(Stored data)
::::::::
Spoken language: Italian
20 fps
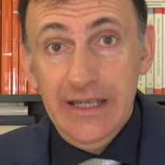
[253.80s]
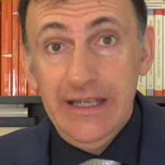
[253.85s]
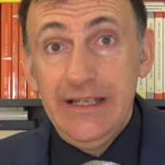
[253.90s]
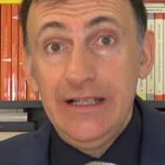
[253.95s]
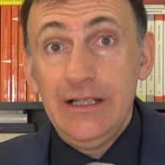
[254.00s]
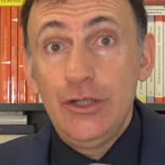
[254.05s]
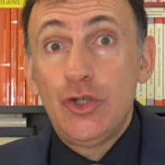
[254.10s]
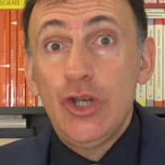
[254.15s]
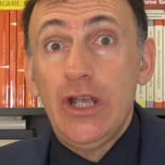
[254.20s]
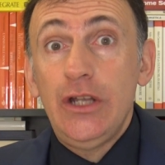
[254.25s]

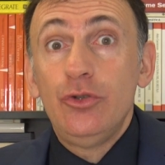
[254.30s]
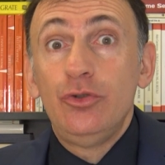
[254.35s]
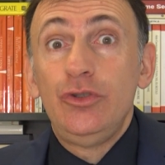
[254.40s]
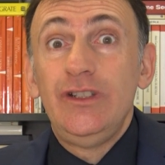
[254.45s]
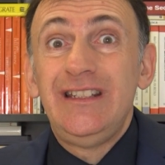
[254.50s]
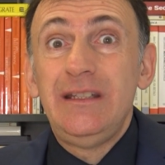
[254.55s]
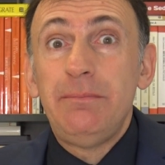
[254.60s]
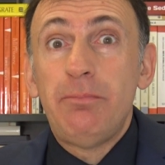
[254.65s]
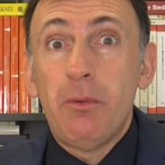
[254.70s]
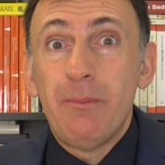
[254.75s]
il genio
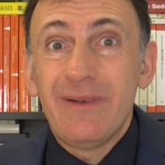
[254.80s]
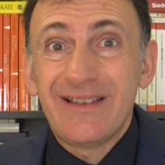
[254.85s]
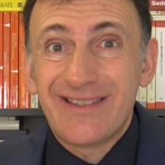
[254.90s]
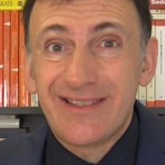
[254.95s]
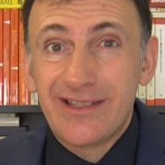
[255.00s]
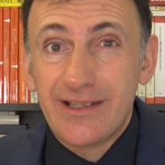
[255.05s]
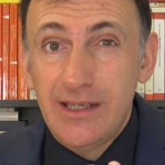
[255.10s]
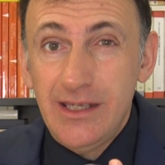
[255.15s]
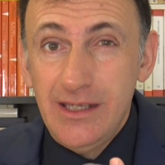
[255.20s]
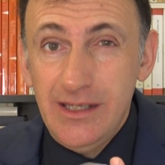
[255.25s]
di tipo
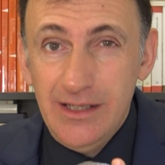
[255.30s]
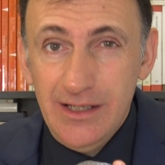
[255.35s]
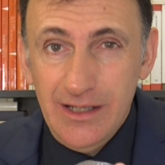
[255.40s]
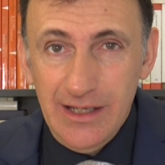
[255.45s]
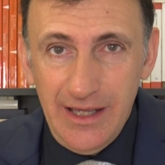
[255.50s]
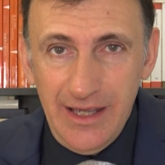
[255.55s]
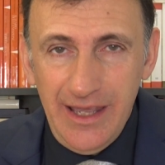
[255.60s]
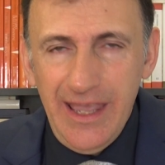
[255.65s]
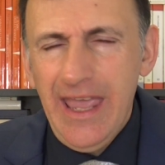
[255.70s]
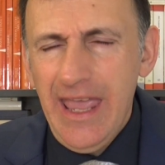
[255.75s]

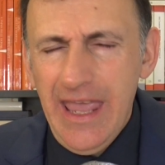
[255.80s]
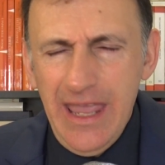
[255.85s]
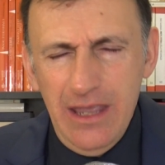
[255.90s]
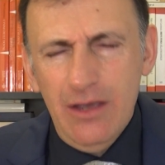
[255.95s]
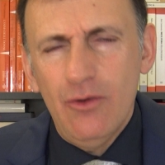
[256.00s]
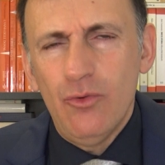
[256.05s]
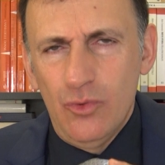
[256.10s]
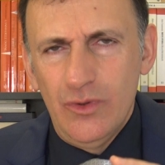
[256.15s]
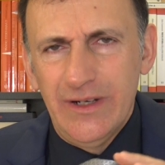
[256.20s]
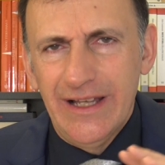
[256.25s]
maschile
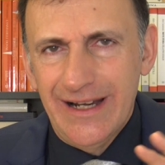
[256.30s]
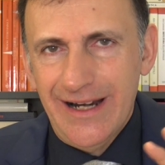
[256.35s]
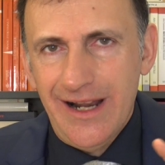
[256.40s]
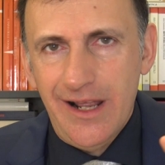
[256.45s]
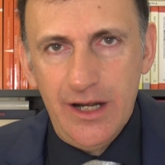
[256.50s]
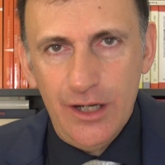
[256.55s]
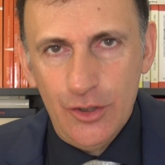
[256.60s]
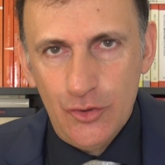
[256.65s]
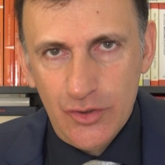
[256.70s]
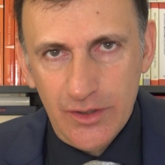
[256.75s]
è una
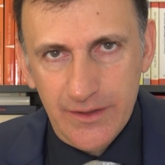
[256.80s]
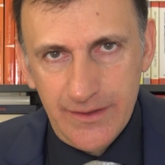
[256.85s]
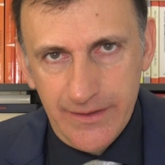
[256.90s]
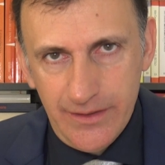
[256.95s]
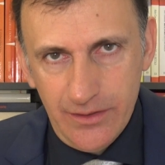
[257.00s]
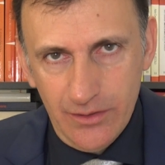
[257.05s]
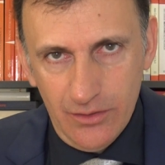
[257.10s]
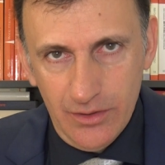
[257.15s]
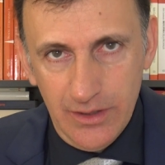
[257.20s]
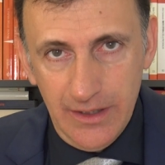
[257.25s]
rara
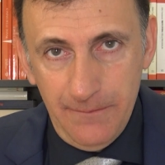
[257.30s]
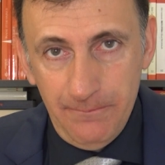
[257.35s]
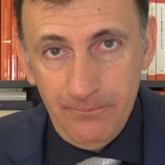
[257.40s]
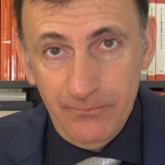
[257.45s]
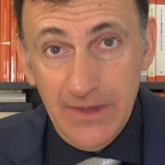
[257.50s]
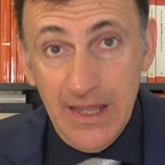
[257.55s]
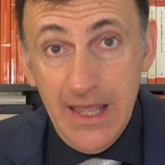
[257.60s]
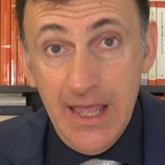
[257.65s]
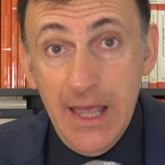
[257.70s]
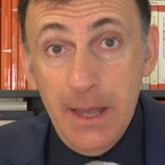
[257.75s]
eccezione,
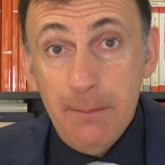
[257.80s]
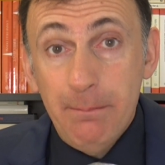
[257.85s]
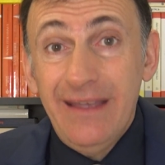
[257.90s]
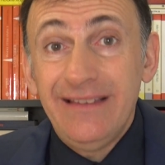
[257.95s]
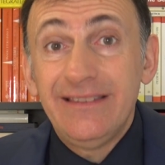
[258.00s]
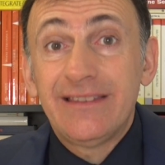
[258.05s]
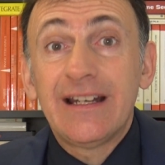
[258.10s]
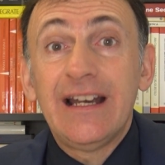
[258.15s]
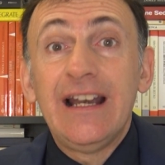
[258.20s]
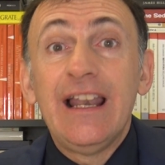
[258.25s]

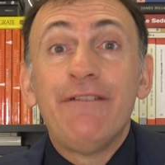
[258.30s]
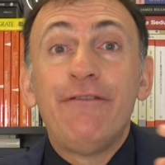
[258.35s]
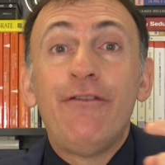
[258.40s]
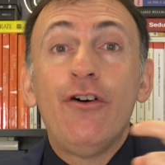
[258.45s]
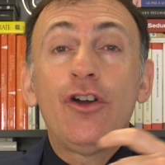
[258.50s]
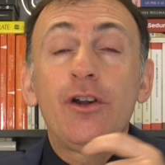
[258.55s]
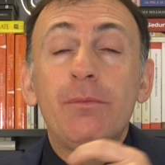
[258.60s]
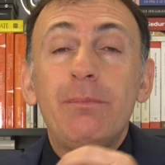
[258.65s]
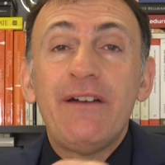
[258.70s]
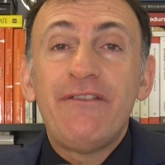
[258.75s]
mentre la
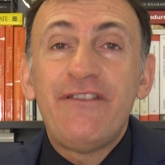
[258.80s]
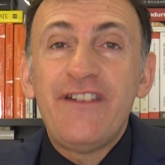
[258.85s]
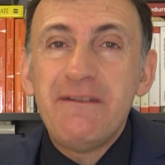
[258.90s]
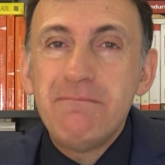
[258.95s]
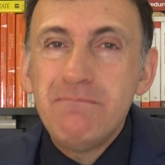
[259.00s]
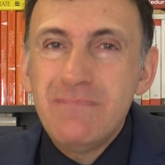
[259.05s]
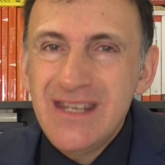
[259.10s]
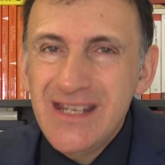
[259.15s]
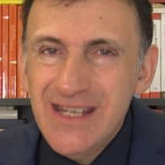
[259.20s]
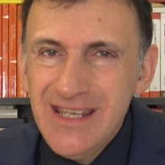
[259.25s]
forma
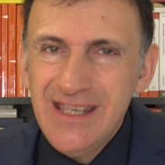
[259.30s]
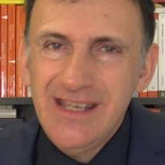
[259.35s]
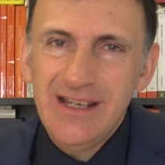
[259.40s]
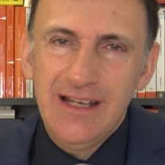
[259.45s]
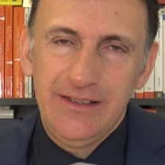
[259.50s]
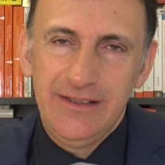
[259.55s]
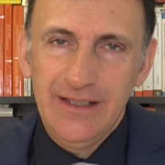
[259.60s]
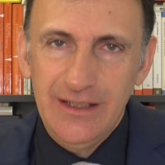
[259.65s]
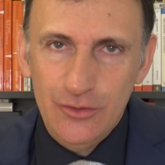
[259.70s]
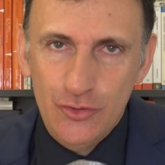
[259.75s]

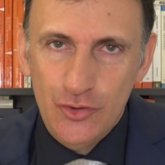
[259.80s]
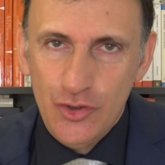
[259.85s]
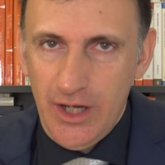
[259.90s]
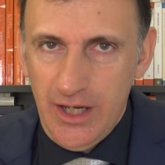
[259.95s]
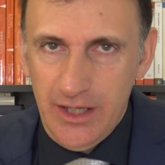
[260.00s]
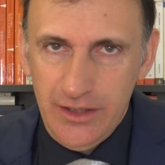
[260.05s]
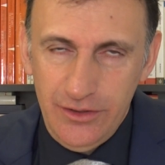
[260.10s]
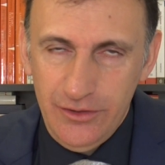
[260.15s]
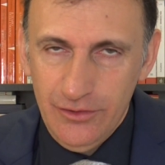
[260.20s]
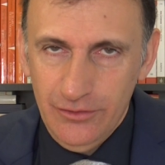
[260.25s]
femminile del
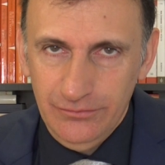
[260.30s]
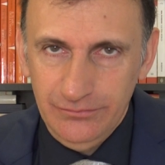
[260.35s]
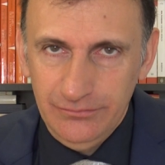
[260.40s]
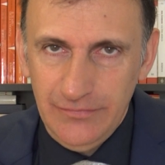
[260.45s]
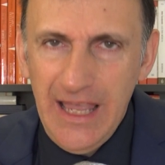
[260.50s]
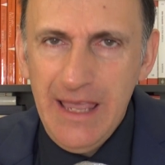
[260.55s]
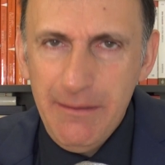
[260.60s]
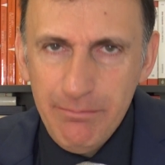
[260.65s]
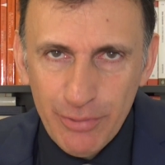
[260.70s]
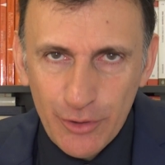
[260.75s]
genio
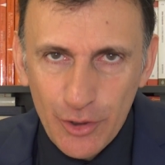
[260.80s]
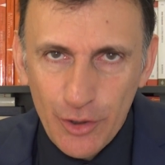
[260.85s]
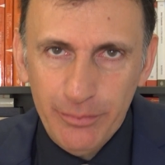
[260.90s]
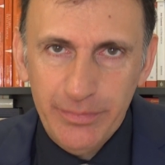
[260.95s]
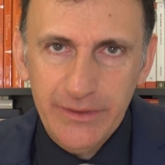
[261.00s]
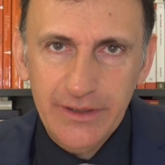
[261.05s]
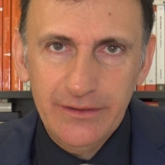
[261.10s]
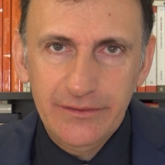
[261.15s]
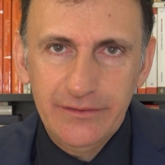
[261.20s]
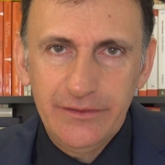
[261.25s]
è
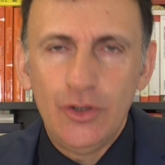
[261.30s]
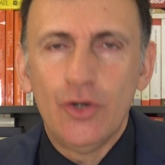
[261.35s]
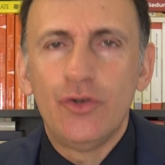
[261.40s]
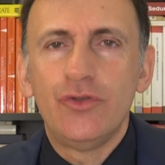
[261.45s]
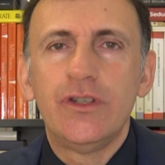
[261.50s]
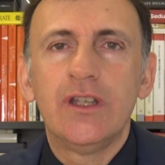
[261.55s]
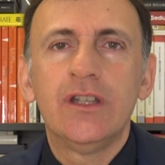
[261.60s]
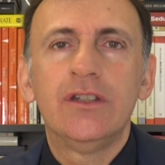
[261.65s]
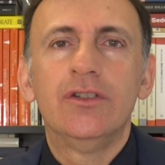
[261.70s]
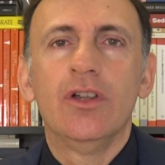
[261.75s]
proprio di
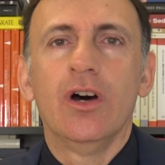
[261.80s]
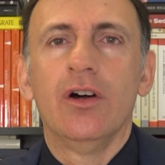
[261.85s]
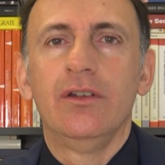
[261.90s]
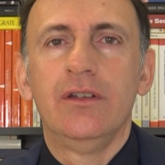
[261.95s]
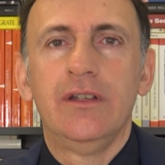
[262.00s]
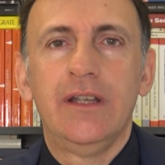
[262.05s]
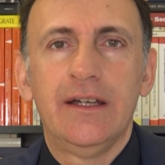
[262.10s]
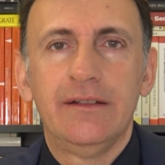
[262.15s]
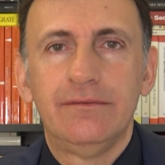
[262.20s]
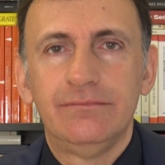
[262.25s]
ogni
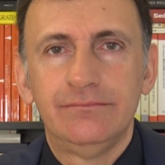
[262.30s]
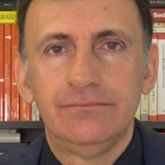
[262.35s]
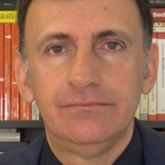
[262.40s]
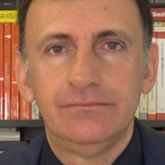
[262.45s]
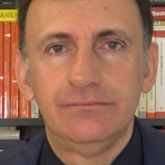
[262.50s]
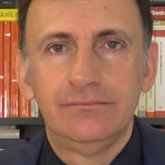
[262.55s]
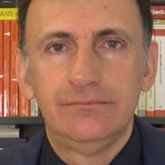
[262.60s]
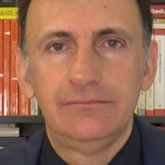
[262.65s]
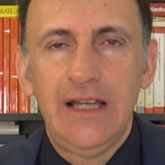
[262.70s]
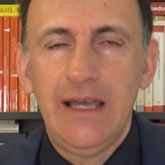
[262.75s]
donna,
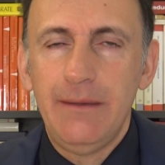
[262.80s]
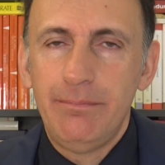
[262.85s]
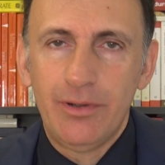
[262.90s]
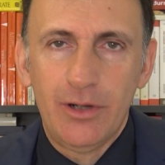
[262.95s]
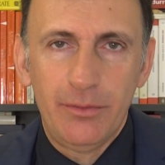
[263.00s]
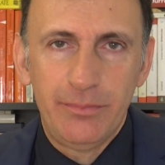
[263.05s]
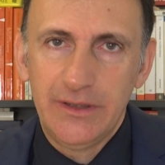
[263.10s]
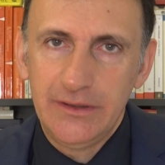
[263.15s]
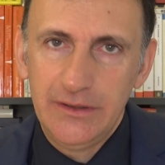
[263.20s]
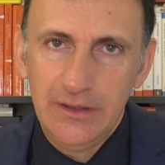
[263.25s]
è
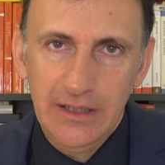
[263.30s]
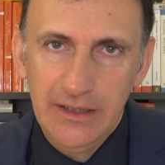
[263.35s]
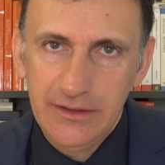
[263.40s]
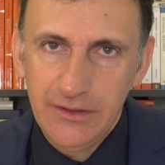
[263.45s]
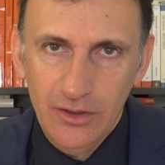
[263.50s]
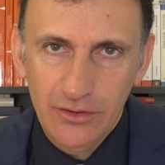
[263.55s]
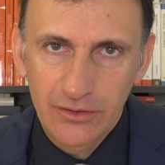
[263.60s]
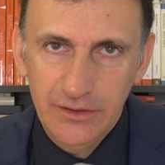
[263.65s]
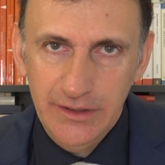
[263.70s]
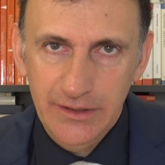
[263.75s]
proprio delle
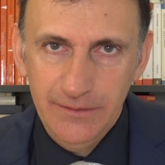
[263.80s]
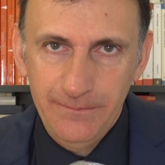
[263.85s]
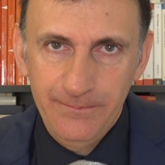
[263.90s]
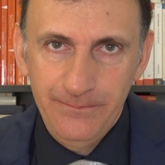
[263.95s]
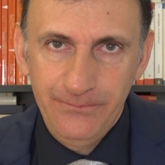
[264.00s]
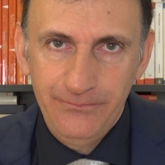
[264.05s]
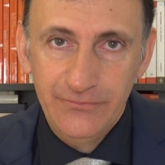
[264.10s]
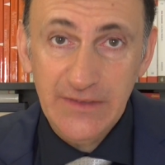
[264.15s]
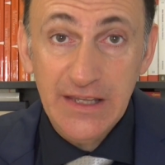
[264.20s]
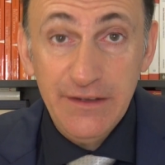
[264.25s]
donne.
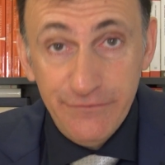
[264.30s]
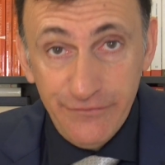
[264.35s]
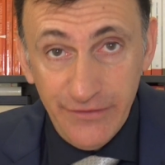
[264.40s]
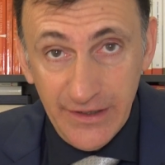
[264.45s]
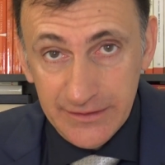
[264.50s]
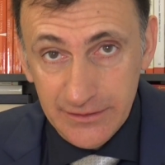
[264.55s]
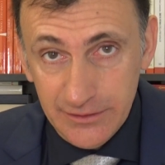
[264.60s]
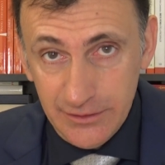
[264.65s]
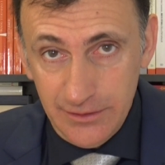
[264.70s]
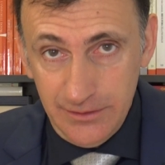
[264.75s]

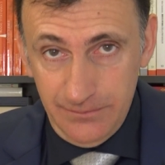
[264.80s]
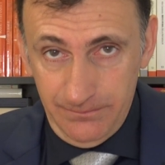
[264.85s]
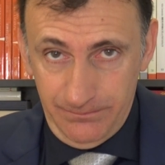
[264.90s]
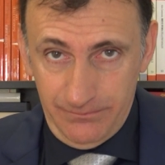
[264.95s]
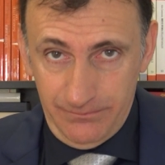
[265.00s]
Infatti,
::::::::
* **Problem description**
Can you repeat every record above exactly, apart from the pictures?

* **Response to this task**
Spoken language: Italian
20 fps
[253.80s]
[253.85s]
[253.90s]
[253.95s]
[254.00s]
[254.05s]
[254.10s]
[254.15s]
[254.20s]
[254.25s]

[254.30s]
[254.35s]
[254.40s]
[254.45s]
[254.50s]
[254.55s]
[254.60s]
[254.65s]
[254.70s]
[254.75s]
il genio
[254.80s]
[254.85s]
[254.90s]
[254.95s]
[255.00s]
[255.05s]
[255.10s]
[255.15s]
[255.20s]
[255.25s]
di tipo
[255.30s]
[255.35s]
[255.40s]
[255.45s]
[255.50s]
[255.55s]
[255.60s]
[255.65s]
[255.70s]
[255.75s]

[255.80s]
[255.85s]
[255.90s]
[255.95s]
[256.00s]
[256.05s]
[256.10s]
[256.15s]
[256.20s]
[256.25s]
maschile
[256.30s]
[256.35s]
[256.40s]
[256.45s]
[256.50s]
[256.55s]
[256.60s]
[256.65s]
[256.70s]
[256.75s]
è una
[256.80s]
[256.85s]
[256.90s]
[256.95s]
[257.00s]
[257.05s]
[257.10s]
[257.15s]
[257.20s]
[257.25s]
rara
[257.30s]
[257.35s]
[257.40s]
[257.45s]
[257.50s]
[257.55s]
[257.60s]
[257.65s]
[257.70s]
[257.75s]
eccezione,
[257.80s]
[257.85s]
[257.90s]
[257.95s]
[258.00s]
[258.05s]
[258.10s]
[258.15s]
[258.20s]
[258.25s]

[258.30s]
[258.35s]
[258.40s]
[258.45s]
[258.50s]
[258.55s]
[258.60s]
[258.65s]
[258.70s]
[258.75s]
mentre la
[258.80s]
[258.85s]
[258.90s]
[258.95s]
[259.00s]
[259.05s]
[259.10s]
[259.15s]
[259.20s]
[259.25s]
forma
[259.30s]
[259.35s]
[259.40s]
[259.45s]
[259.50s]
[259.55s]
[259.60s]
[259.65s]
[259.70s]
[259.75s]

[259.80s]
[259.85s]
[259.90s]
[259.95s]
[260.00s]
[260.05s]
[260.10s]
[260.15s]
[260.20s]
[260.25s]
femminile del
[260.30s]
[260.35s]
[260.40s]
[260.45s]
[260.50s]
[260.55s]
[260.60s]
[260.65s]
[260.70s]
[260.75s]
genio
[260.80s]
[260.85s]
[260.90s]
[260.95s]
[261.00s]
[261.05s]
[261.10s]
[261.15s]
[261.20s]
[261.25s]
è
[261.30s]
[261.35s]
[261.40s]
[261.45s]
[261.50s]
[261.55s]
[261.60s]
[261.65s]
[261.70s]
[261.75s]
proprio di
[261.80s]
[261.85s]
[261.90s]
[261.95s]
[262.00s]
[262.05s]
[262.10s]
[262.15s]
[262.20s]
[262.25s]
ogni
[262.30s]
[262.35s]
[262.40s]
[262.45s]
[262.50s]
[262.55s]
[262.60s]
[262.65s]
[262.70s]
[262.75s]
donna,
[262.80s]
[262.85s]
[262.90s]
[262.95s]
[263.00s]
[263.05s]
[263.10s]
[263.15s]
[263.20s]
[263.25s]
è
[263.30s]
[263.35s]
[263.40s]
[263.45s]
[263.50s]
[263.55s]
[263.60s]
[263.65s]
[263.70s]
[263.75s]
proprio delle
[263.80s]
[263.85s]
[263.90s]
[263.95s]
[264.00s]
[264.05s]
[264.10s]
[264.15s]
[264.20s]
[264.25s]
donne.
[264.30s]
[264.35s]
[264.40s]
[264.45s]
[264.50s]
[264.55s]
[264.60s]
[264.65s]
[264.70s]
[264.75s]

[264.80s]
[264.85s]
[264.90s]
[264.95s]
[265.00s]
Infatti,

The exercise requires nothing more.